El grupo parlamentario de Morena en el Senado formaliza la separación del legislador sinaloense Enrique Inzunza, luego de que el senador no presenta ante la Mesa Directiva la notificación requerida para dejar la bancada.
La decisión toma como referencia un documento público difundido por Inzunza el 26 de agosto, en el que manifiesta su intención de apartarse del grupo parlamentario. Ante la falta del trámite correspondiente, la propia bancada comunica el cambio a las autoridades del Senado.
Morena notifica la separación del senador
El oficio mediante el cual se informa la salida lleva la firma de Nicolás Bellizia, secretario técnico del grupo parlamentario de Morena. El documento establece que Inzunza deja de formar parte de la bancada a partir de la manifestación pública realizada el 26 de agosto.
De esta manera, Morena convierte en una determinación formal lo que hasta ese momento había sido una declaración del legislador. La intervención del grupo parlamentario resulta necesaria porque el senador no entrega directamente la comunicación administrativa ante la Mesa Directiva.

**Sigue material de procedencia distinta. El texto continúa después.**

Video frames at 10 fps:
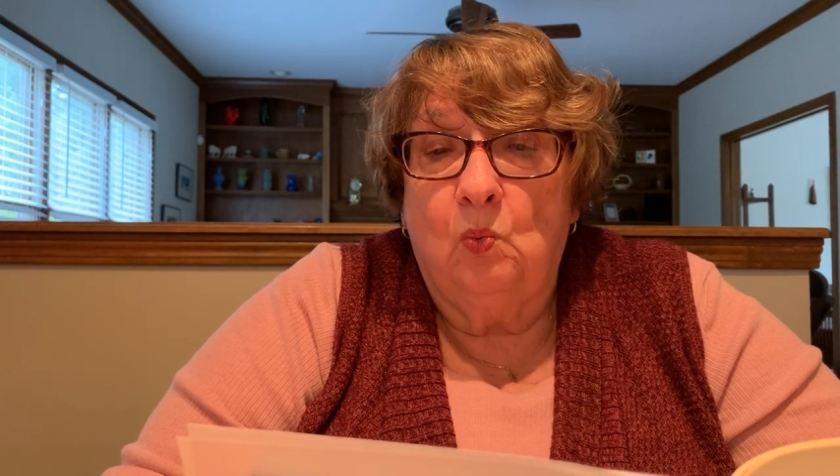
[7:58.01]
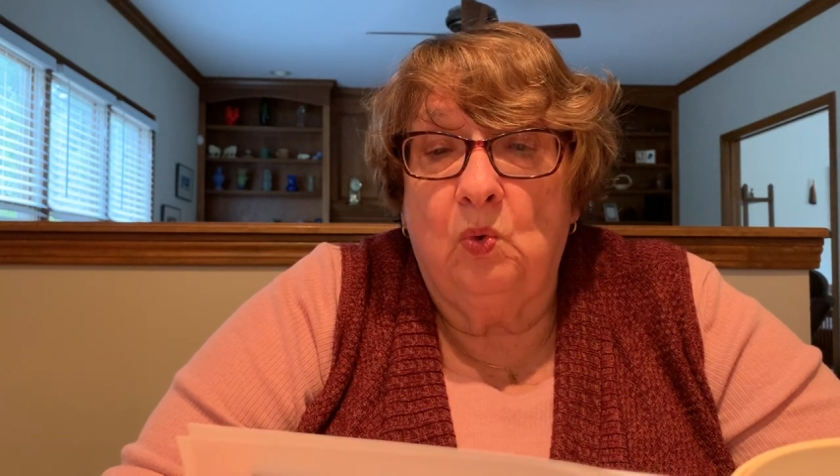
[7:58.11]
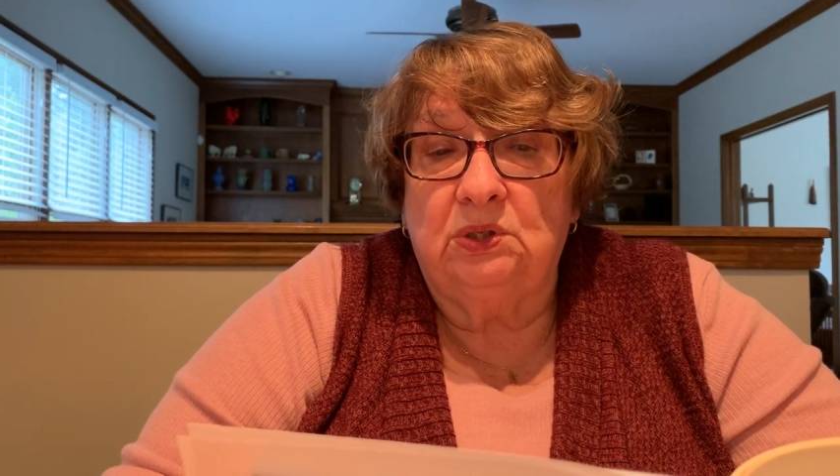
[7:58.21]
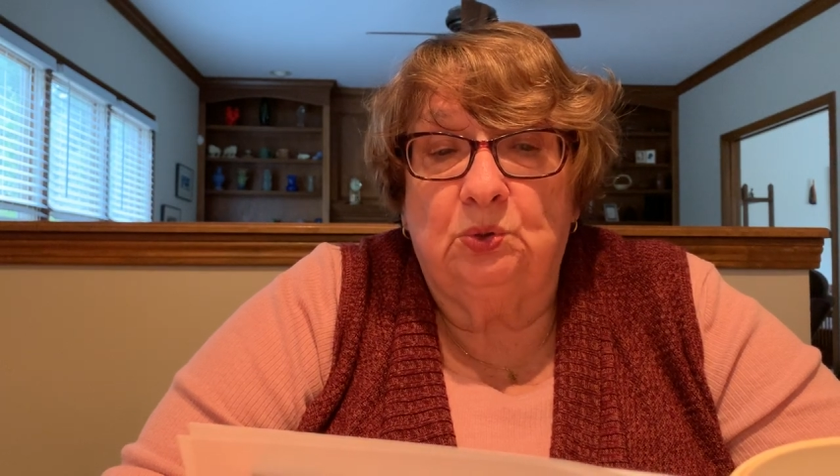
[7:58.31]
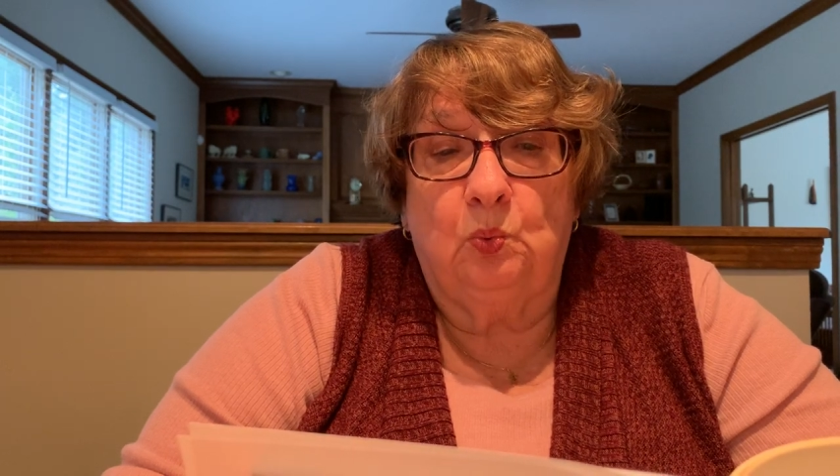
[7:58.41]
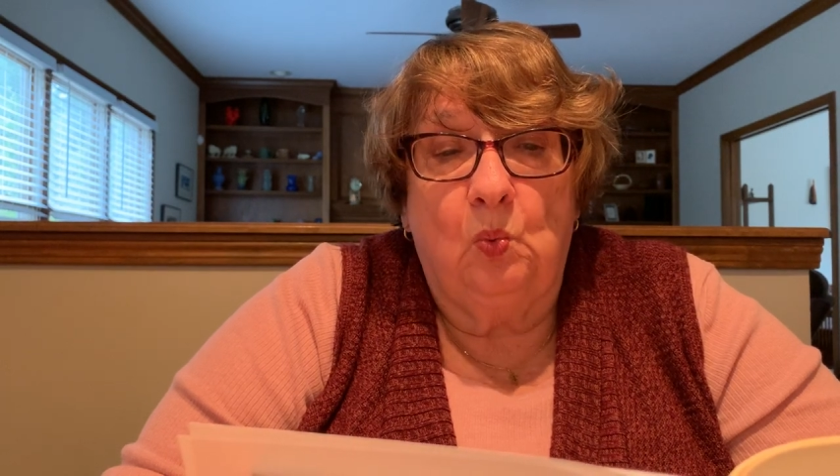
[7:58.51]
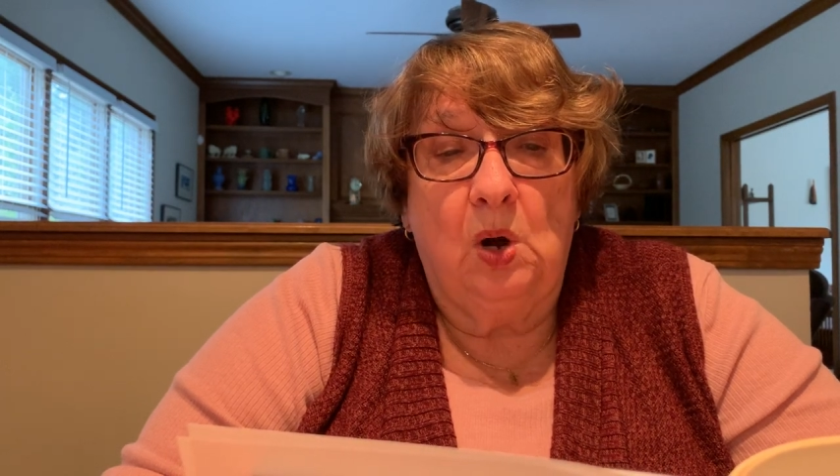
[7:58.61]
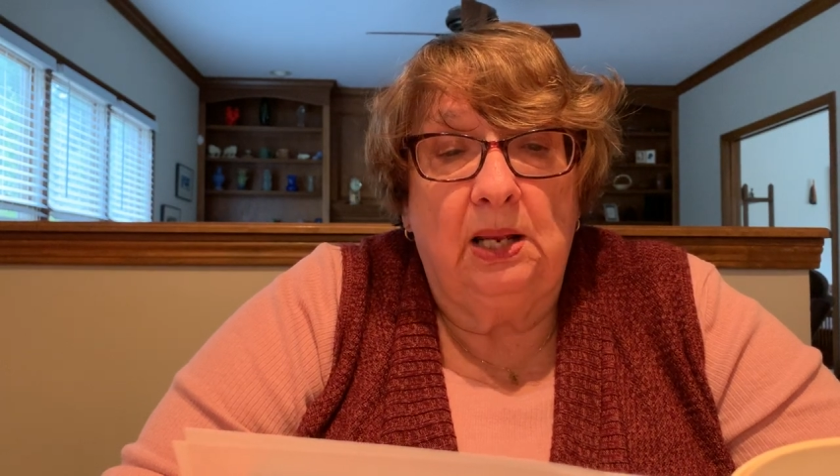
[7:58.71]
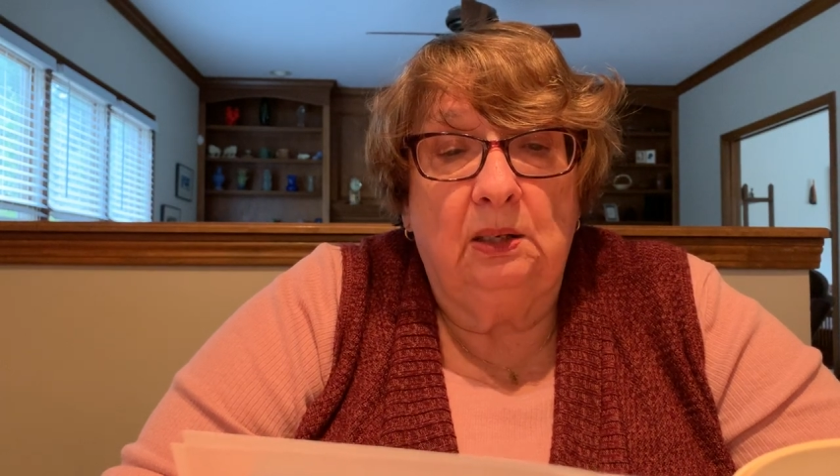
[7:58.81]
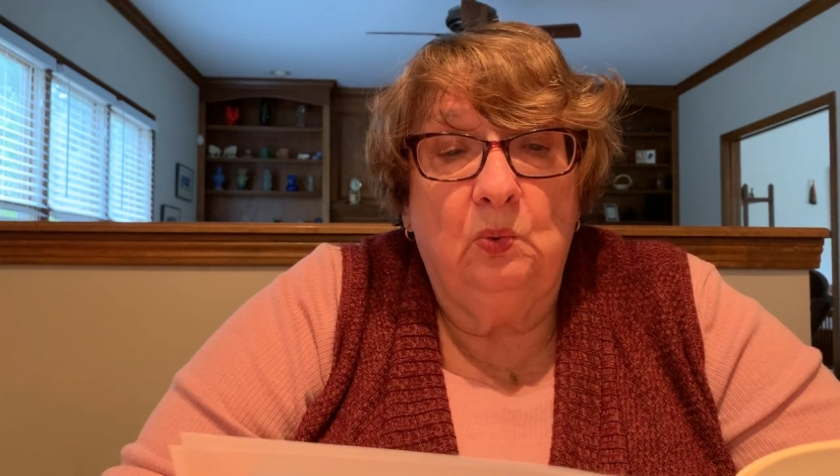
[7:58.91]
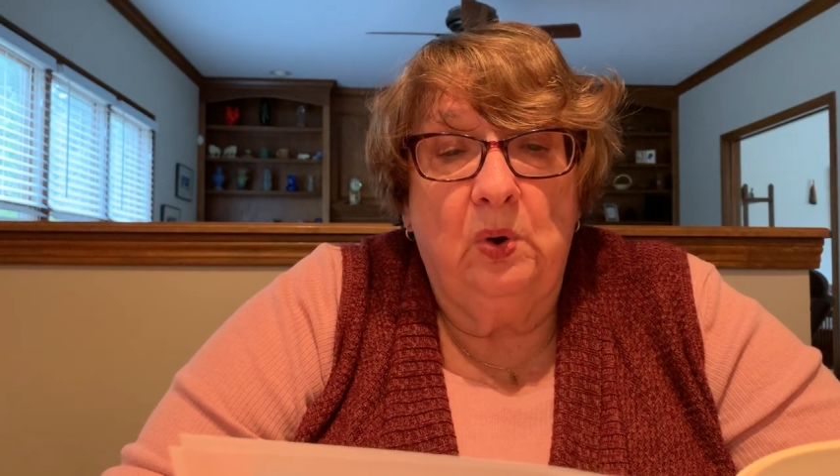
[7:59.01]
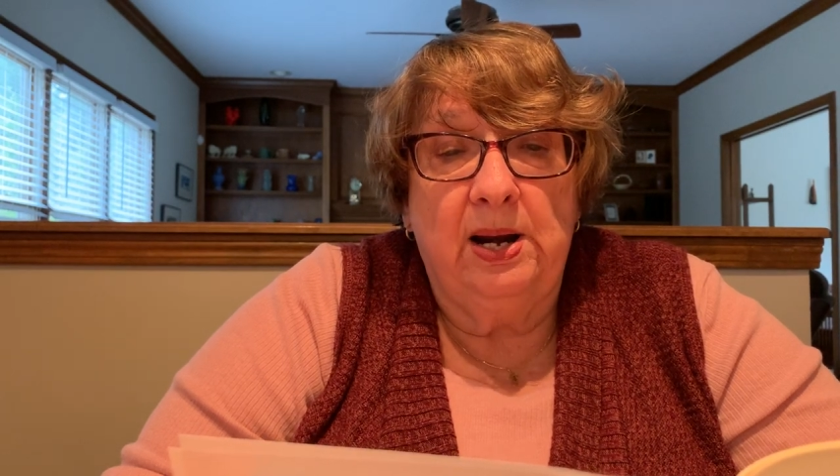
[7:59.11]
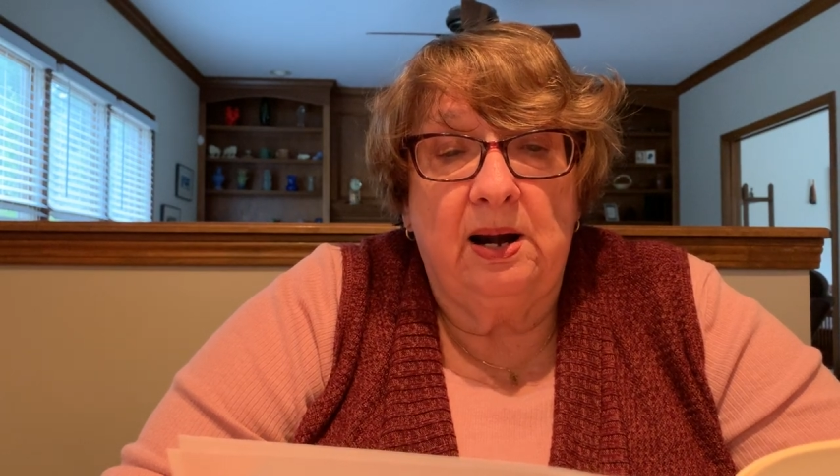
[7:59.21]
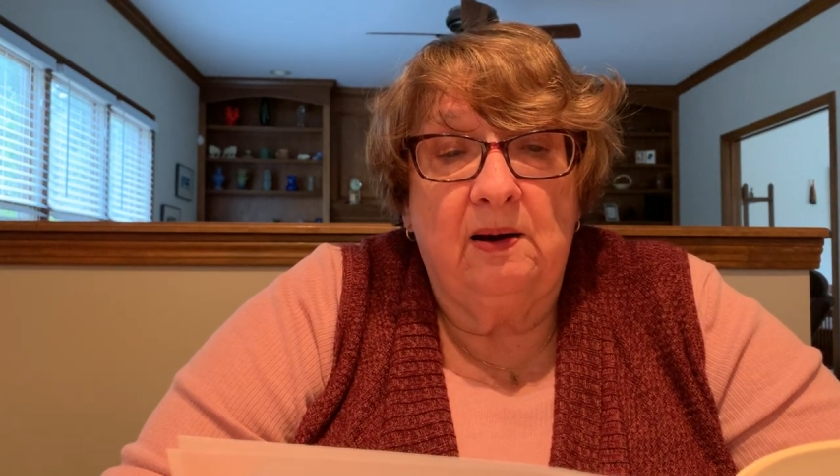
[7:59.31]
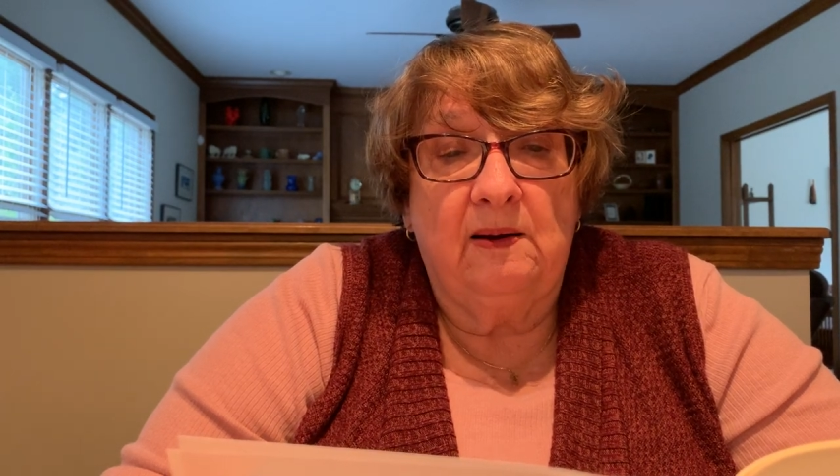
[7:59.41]
was well
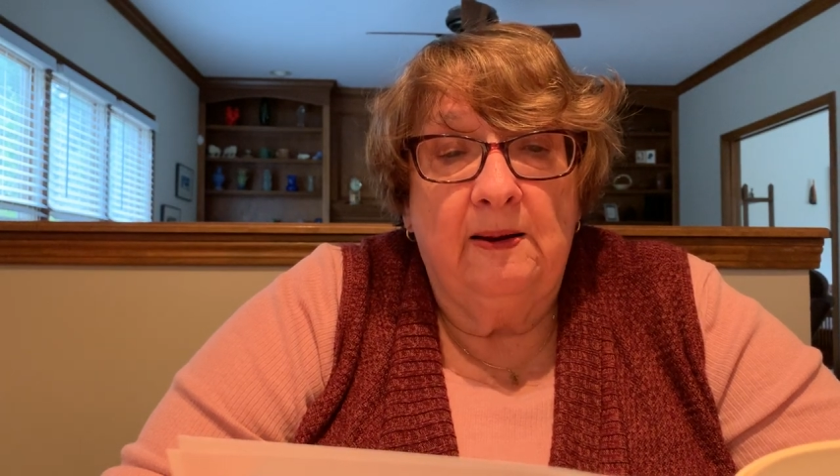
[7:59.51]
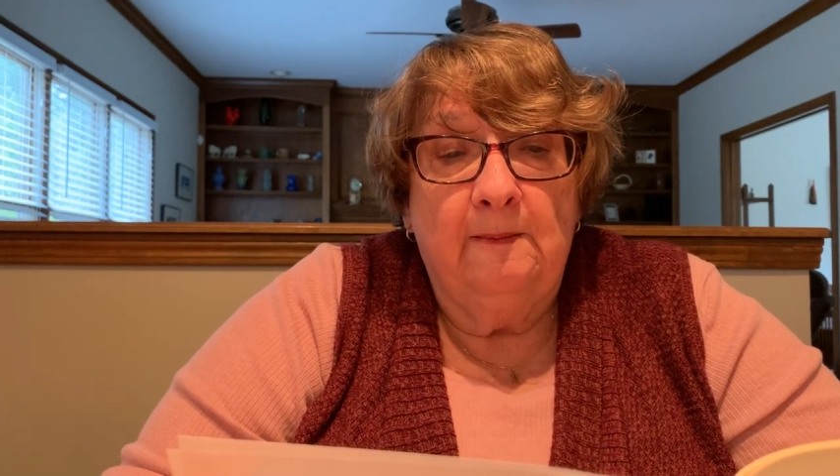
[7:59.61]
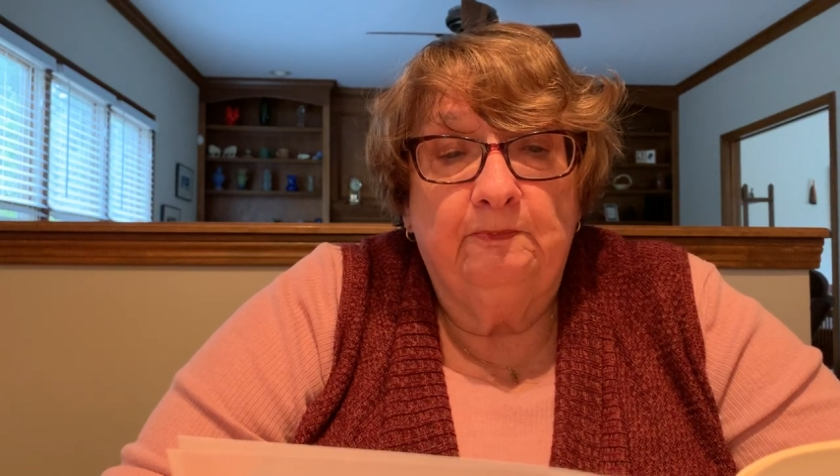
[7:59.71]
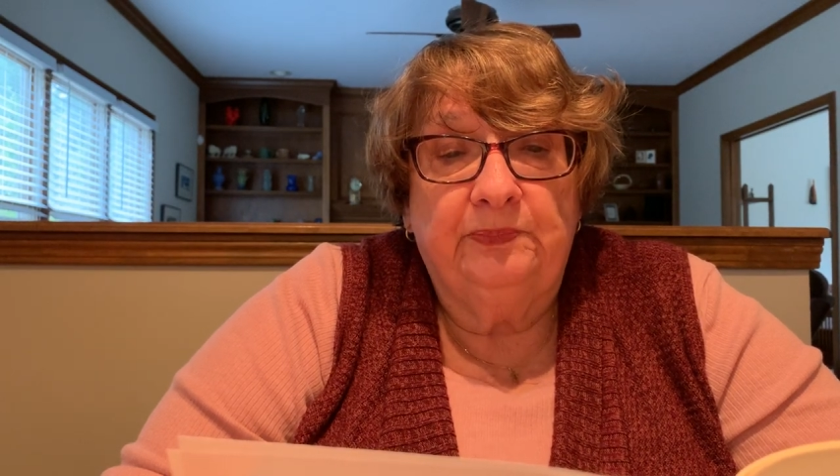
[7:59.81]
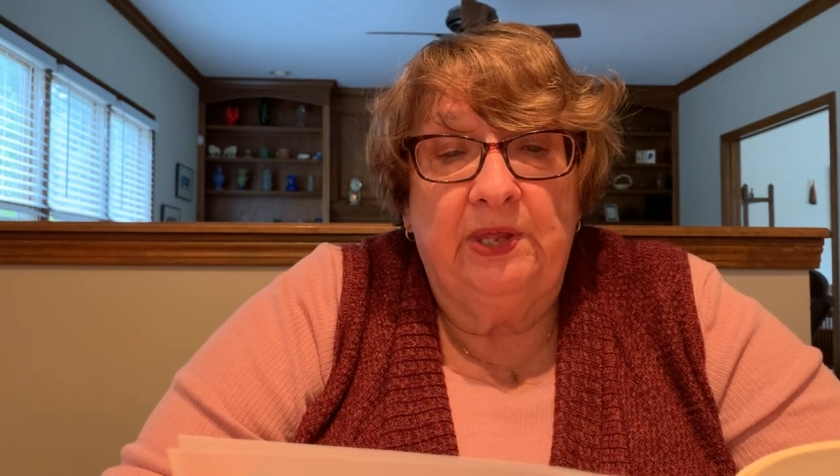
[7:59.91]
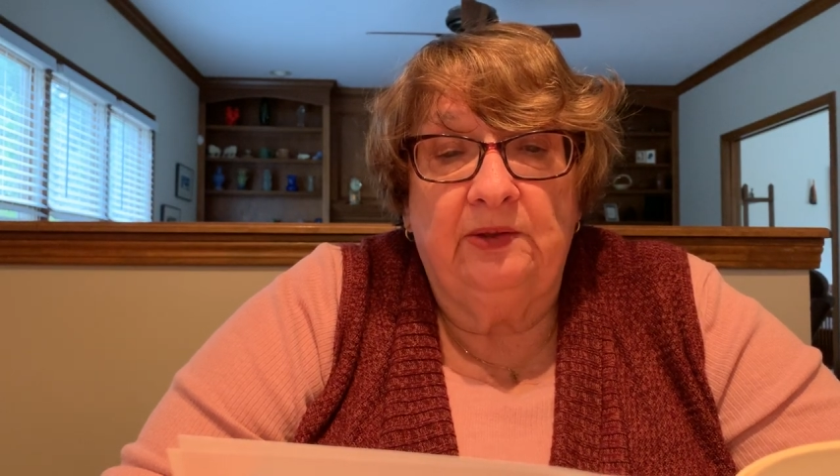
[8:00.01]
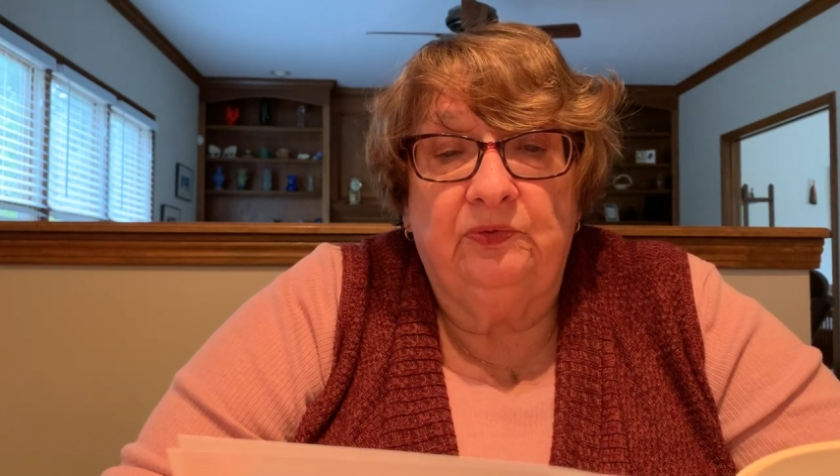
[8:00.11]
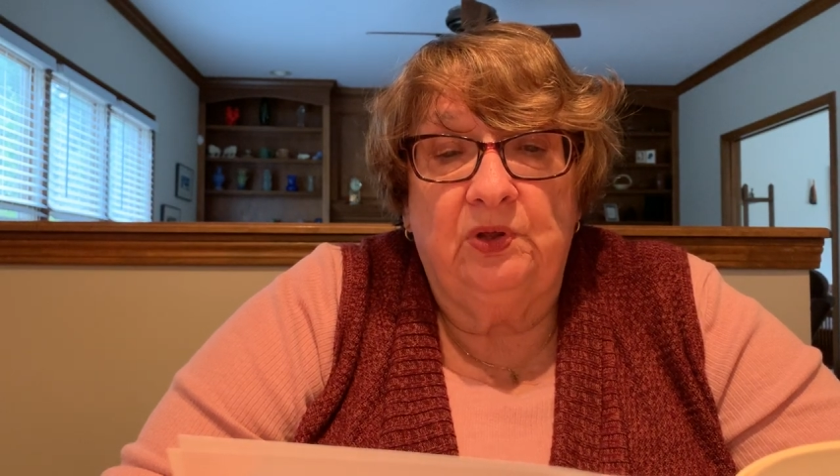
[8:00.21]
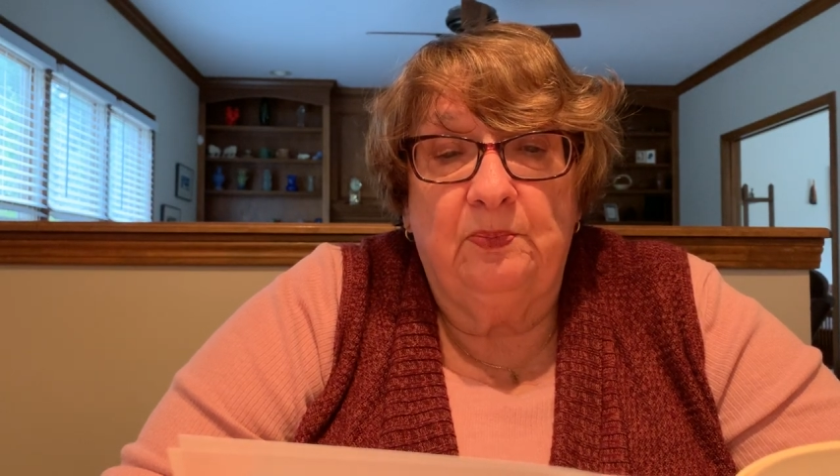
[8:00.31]
aware that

Inzunza no presenta la carta requerida
Las normas internas del Senado establecen que un legislador interesado en separarse de su bancada debe notificarlo mediante una carta dirigida a la Mesa Directiva. Aunque Inzunza hace pública su decisión, no cumple con ese procedimiento.
La Constitución reconoce como un derecho de senadoras y senadores integrarse a un grupo parlamentario. Sin embargo, los movimientos relacionados con su adscripción deben quedar registrados ante los órganos de gobierno de la Cámara alta para tener efectos dentro de su organización legislativa.
La ausencia de esa notificación genera una diferencia entre la decisión expresada públicamente por Inzunza y su situación administrativa. Por ello, la bancada morenista utiliza el pronunciamiento del senador como fundamento para comunicar su separación.
El cambio se limita a la bancada legislativa
La medida representa la salida de Enrique Inzunza del grupo parlamentario de Morena, pero no equivale, por sí misma, a la pérdida de su escaño en el Senado. El reporte tampoco establece que exista una expulsión formal del partido político.
El legislador conserva su condición de senador, aunque fuera de la estructura de la bancada que lo incorporó al inicio de la legislatura. La modificación afecta su adscripción parlamentaria y la manera en que participa dentro de la organización política de la Cámara alta.
El caso muestra la importancia de distinguir entre la militancia partidista, la pertenencia a una bancada y la condición constitucional de legislador. Se trata de figuras distintas y cada una requiere procedimientos específicos para que cualquier cambio adquiera carácter oficial.